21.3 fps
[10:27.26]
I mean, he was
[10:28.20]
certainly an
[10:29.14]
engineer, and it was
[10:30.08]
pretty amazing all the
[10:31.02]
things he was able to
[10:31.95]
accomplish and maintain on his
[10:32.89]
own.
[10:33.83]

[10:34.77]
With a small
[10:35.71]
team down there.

•••••

- _Task item_: The answer must be an exact copy of every entry.

- _Finished exercise_:
21.3 fps
[10:27.26]
I mean, he was
[10:28.20]
certainly an
[10:29.14]
engineer, and it was
[10:30.08]
pretty amazing all the
[10:31.02]
things he was able to
[10:31.95]
accomplish and maintain on his
[10:32.89]
own.
[10:33.83]

[10:34.77]
With a small
[10:35.71]
team down there.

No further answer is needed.